①選定する馬 地方競馬の発展に顕著な功績があったと認められる馬、その他、特に顕彰に値すると認められる馬
②選定対象の範囲及び期間 地方競馬に関連のある馬を対象とし、当該選定の事由が生じた期間の功績又は成績等により選定する
③候補馬 委員会事務局(地方競馬全国協会)及び委員会委員により推薦された馬

 過去の受賞馬は▽1995年トウケイニセイ、ライブリマウント▽96年ホクトベガ、ホワイトナルビー▽99年イナリトウザイ▽00年ハイセイコー、ファストフレンド▽01年ノボジャック▽02年ゴールドアリュール▽03年アドマイヤドン、ロジータ▽04年ニホンカイローレル▽05年タイムパラドックス▽06年ブルーコンコルド▽07年ヴァーミリアン、ミルジョージ、ワカオライデン▽08年ホスピタリティ▽09年アジュディミツオー、タガミホマレ。
 このタイトルの設立当初は、地方を舞台にしたダートグレード競走で大活躍したJRA所属馬の功績を称えるタイトルがNARグランプリに設けられていなかったことから、この「特別表彰馬」で補っていた部分があったが、08年に「ダートグレード競走特別賞」が設置されてからはJRA所属の地方競馬活躍馬を表彰対象から除くことになった。
 長年にわたって地方競馬の発展に功績を残してきた馬への表彰のタイミングはそれぞれで、07年ミルジョージ、ワカオライデン、08年ホスピタリティは死亡した年に、09年アジュディミツオーは引退した年に表彰された。また同年のタガミホマレは、この年に全国のアラブ単独競走が終了したことを受けて「すべてのアラブ馬への感謝の気持ちを込めて、特にアラブ競馬の発展に顕著な功績があったタガミホマレを表彰する」という形での表彰だった。
 そして10年は、地方所属馬として初の海外GIレース優勝(06年シンガポール航空国際カップ)という快挙を成し遂げるなど、ホッカイドウ競馬の星として幾多の活躍を見せたコスモバルクが受賞した。
 地方競馬所属のままJRA・GIレースで活躍を続けたコスモバルクが地方競馬関係者、ファンに与えた夢、功績は絶大なものがあり、前年のアジュディミツオーと同様に現役引退のタイミングで候補馬として推薦され、委員会でも満場一致での授賞が決まった。
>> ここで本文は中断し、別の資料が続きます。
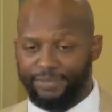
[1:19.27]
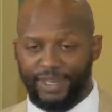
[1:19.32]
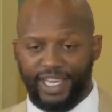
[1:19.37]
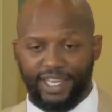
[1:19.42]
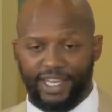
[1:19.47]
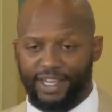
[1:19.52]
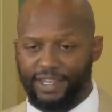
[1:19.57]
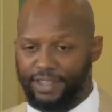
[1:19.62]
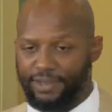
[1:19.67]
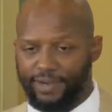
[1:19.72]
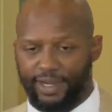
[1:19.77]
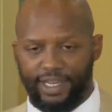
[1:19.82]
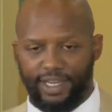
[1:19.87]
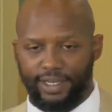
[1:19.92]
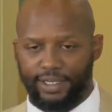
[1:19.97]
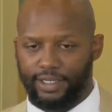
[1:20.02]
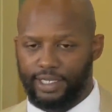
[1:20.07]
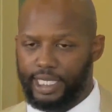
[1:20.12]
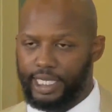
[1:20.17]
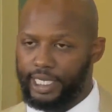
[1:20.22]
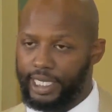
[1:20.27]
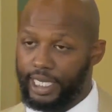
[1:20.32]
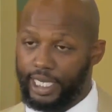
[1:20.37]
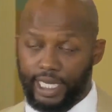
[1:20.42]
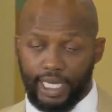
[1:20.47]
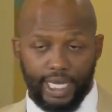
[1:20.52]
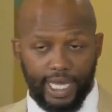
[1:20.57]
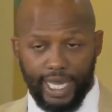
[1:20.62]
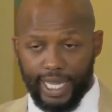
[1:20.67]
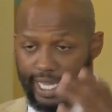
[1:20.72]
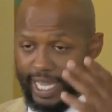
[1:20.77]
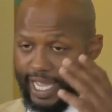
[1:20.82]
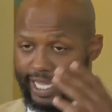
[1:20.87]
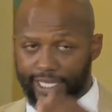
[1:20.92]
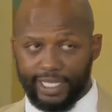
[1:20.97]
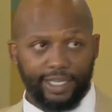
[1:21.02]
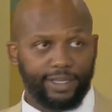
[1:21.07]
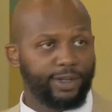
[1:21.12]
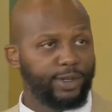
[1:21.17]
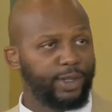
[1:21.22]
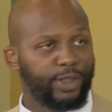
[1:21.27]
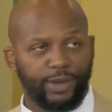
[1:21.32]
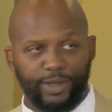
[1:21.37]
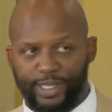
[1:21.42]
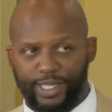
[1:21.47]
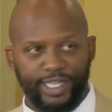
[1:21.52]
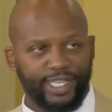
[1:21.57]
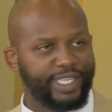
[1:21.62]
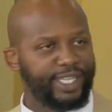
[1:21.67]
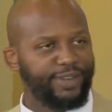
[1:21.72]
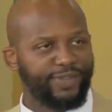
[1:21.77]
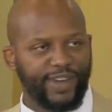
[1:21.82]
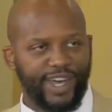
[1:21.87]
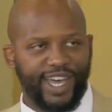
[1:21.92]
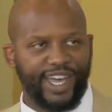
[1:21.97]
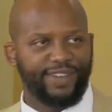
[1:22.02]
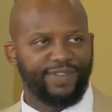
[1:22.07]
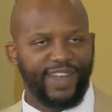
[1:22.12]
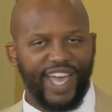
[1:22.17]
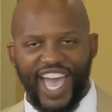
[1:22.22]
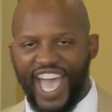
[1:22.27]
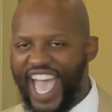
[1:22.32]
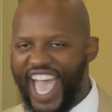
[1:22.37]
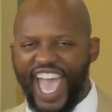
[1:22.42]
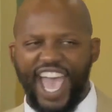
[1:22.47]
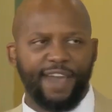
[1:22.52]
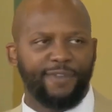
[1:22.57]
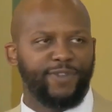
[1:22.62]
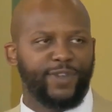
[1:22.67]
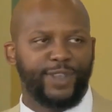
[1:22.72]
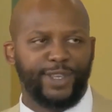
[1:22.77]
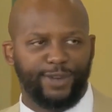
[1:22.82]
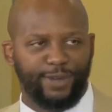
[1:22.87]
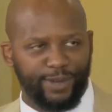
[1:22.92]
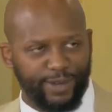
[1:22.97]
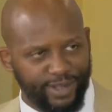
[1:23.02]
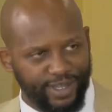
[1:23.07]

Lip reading: make it to 300, I got to go to 365. I have to.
 この委員会では、ほかにも2頭の候補馬が審議された。1頭は10年7月3日に25歳で死亡したオグリキャップ。同馬の競馬発展への偉大な功績は誰もが認めていることだったが、オグリキャップはまだ「特別表彰馬」制度が設置される前の1990年に、似た意味合いを持つ「特別賞」を受賞していたため、“重複受賞”を避ける意味から候補馬から除外された。
 もう1頭は10年のホッカイドウ競馬で牡馬を退けて3歳3冠を達成したクラキンコで、単に3冠馬になっただけではなく、道営競馬版の「ダービー」である北海優駿を父クラキングオー、母クラシャトルに続いて「父母娘ファミリー制覇」という世界的にもほぼ例がない偉業を達成し、ホッカイドウ競馬を盛り上げて存続決定にも影響を与えたことから推薦された。
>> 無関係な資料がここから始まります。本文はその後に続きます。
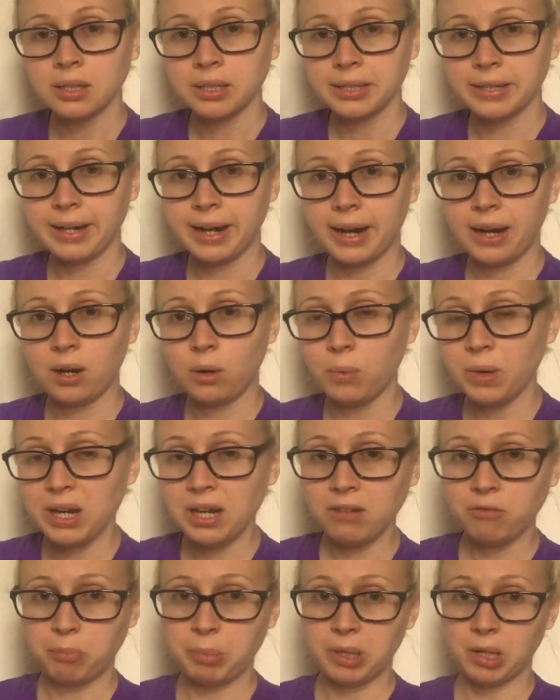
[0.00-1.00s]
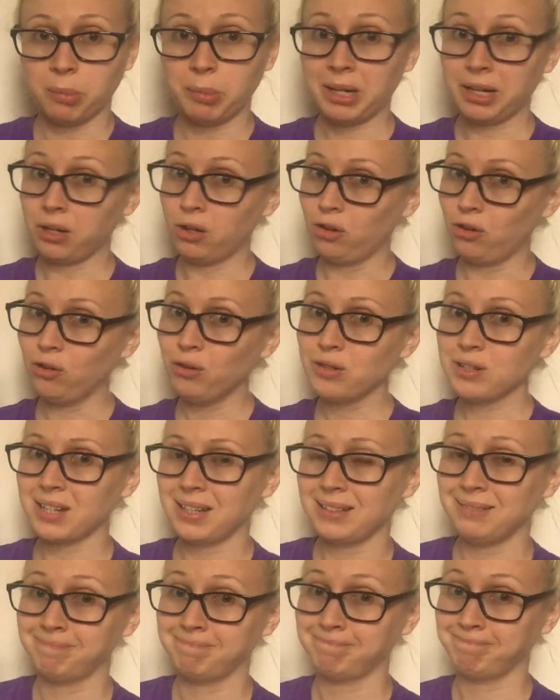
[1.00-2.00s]
Now we've been a bit naughty
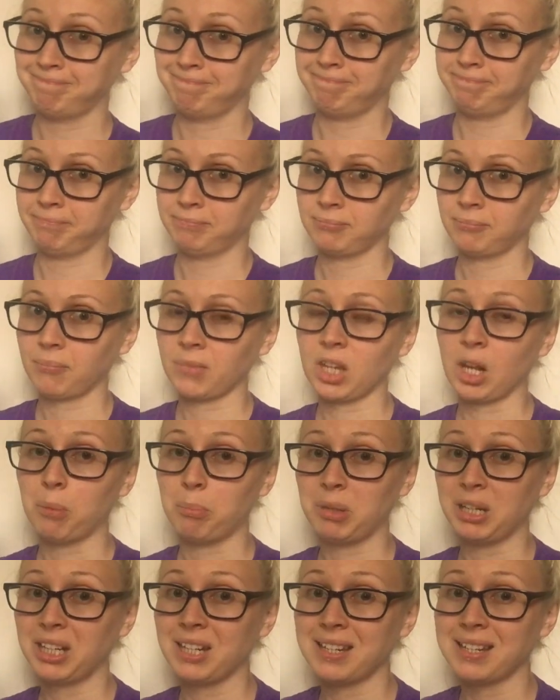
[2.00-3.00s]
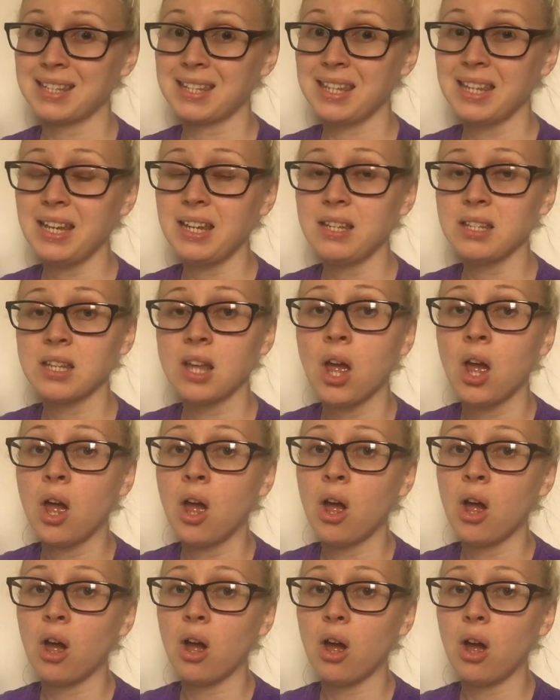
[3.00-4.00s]
because this
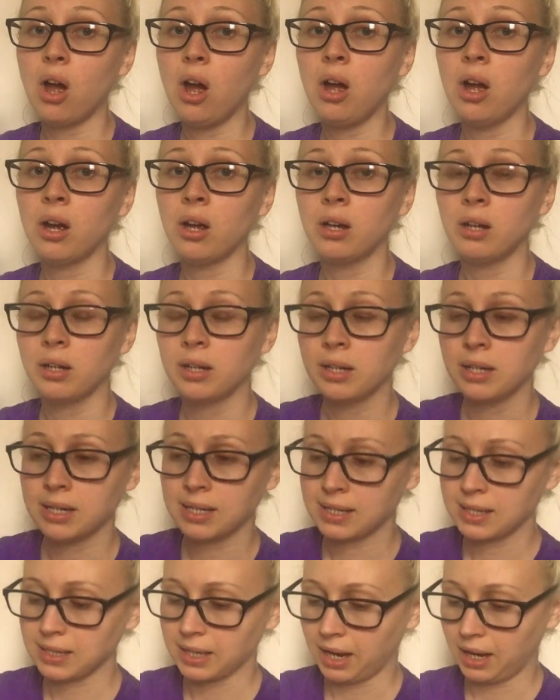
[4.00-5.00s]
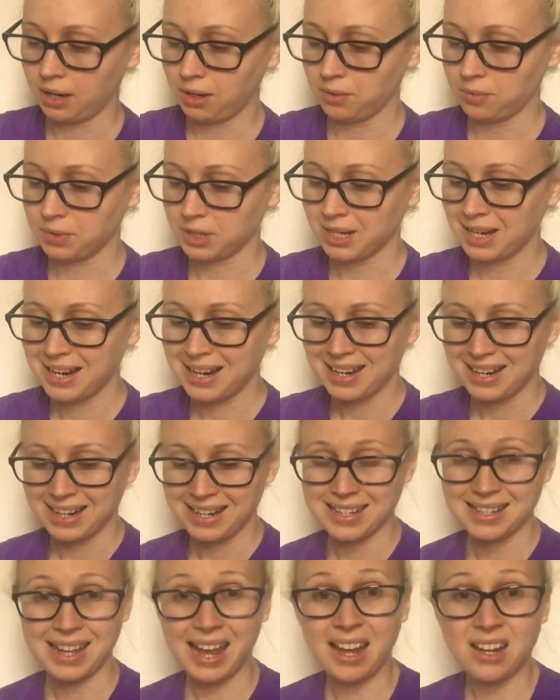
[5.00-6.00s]
sound
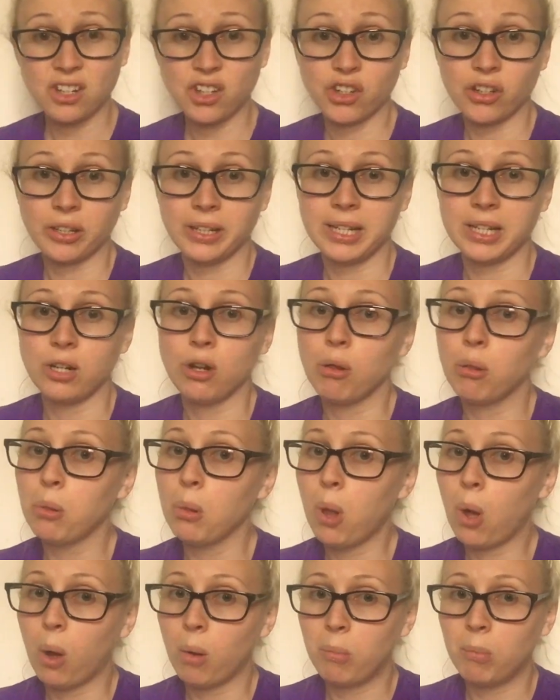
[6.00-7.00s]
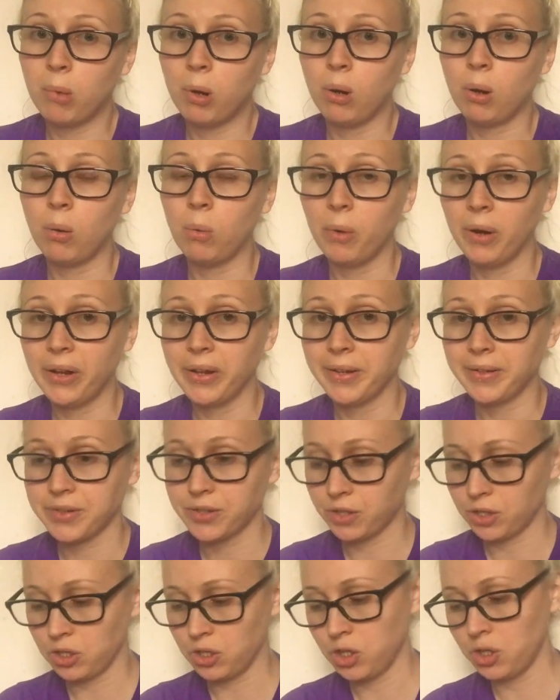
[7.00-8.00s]
is actually in a lot more words
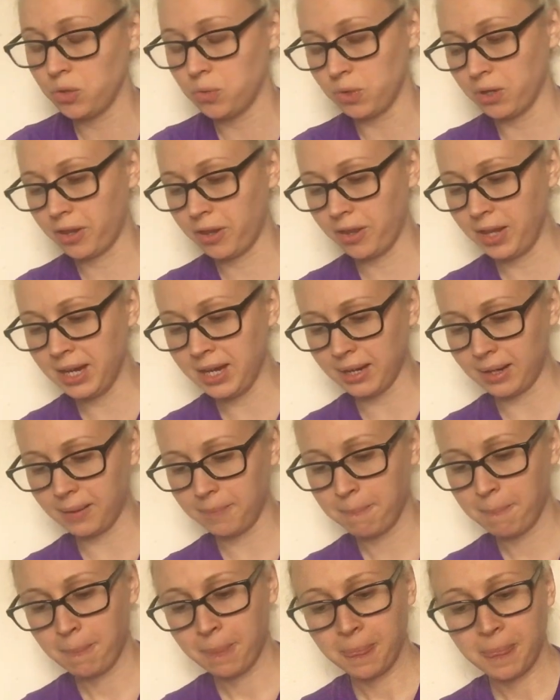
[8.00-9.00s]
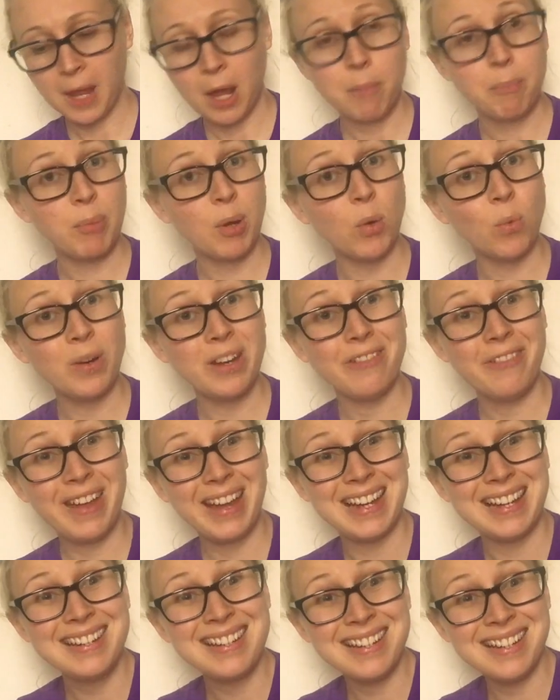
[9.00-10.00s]
than you would think, but we've
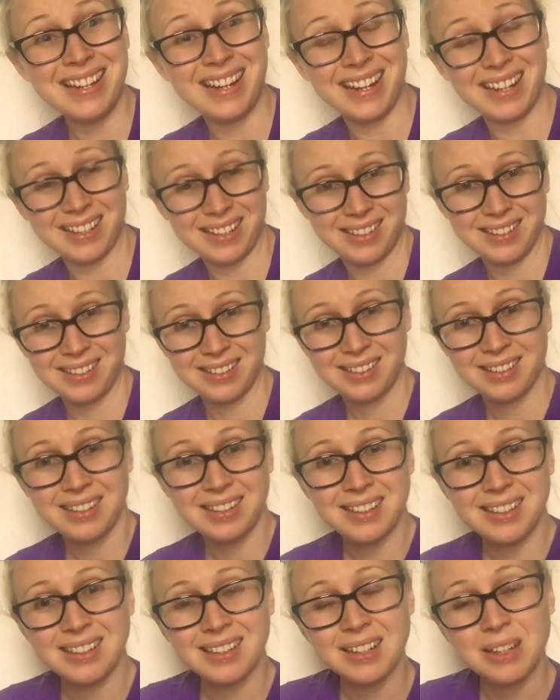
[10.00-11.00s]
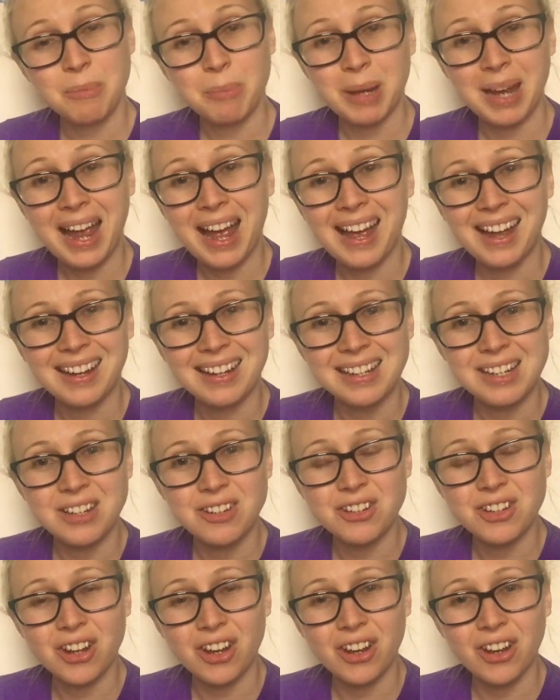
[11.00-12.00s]
hidden it
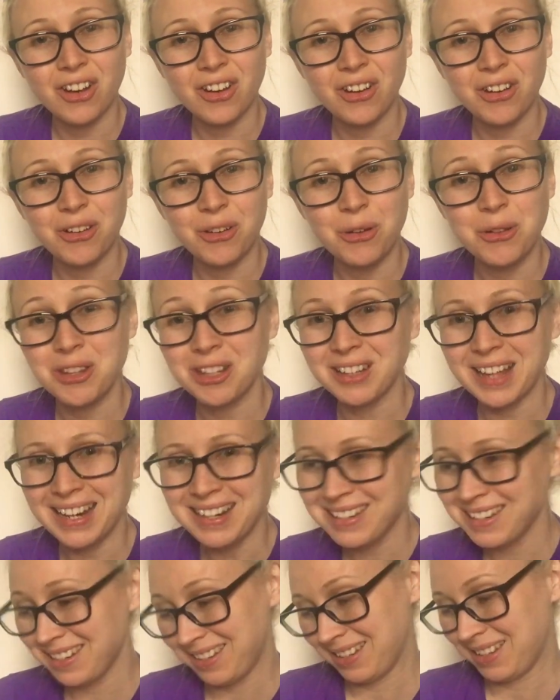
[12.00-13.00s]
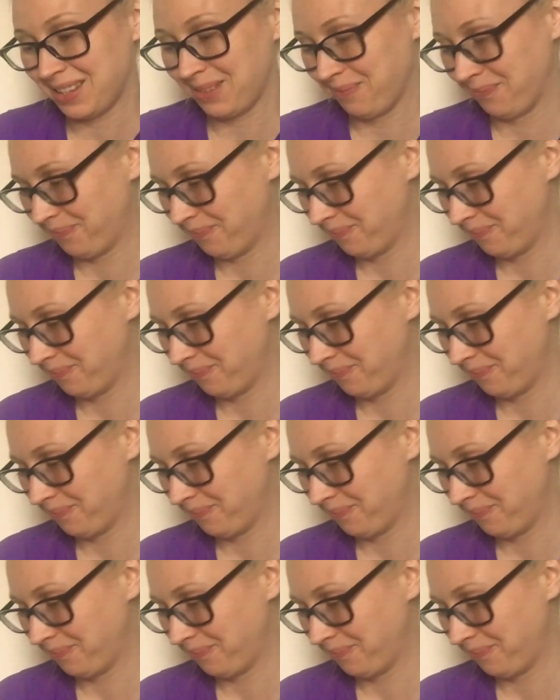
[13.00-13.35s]
behind other letters.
 だが「特別表彰馬」はこれまで単独の1頭が対象であり、「父母を含めた偉業を、娘が代表して授賞するのはどうか」という意見も出て、採決の結果、わずかに及ばずに授賞には至らなかった。それでも、全国区での活躍がなかった一地方競馬の所属馬が、選考委員会で話題になったということだけでも関係者にとっては励みになることだったに違いない。
 JRA賞の「特別賞」は選から漏れた「残念賞」的な意味合いだし、「競馬の殿堂」顕彰馬制度は「実績」のみの評価で対象はJRAに在籍したことがある馬。いくら日本競馬に多大な功績があっても輸入種牡馬のノーザンテーストやサンデーサイレンスは対象外だ。「特別表彰馬」や以前の「大衆賞」のように、功績に対して「感謝」の気持ちを示すようなタイトルが、JRA賞の晴れやかな場で行われてもいいのではないだろうか。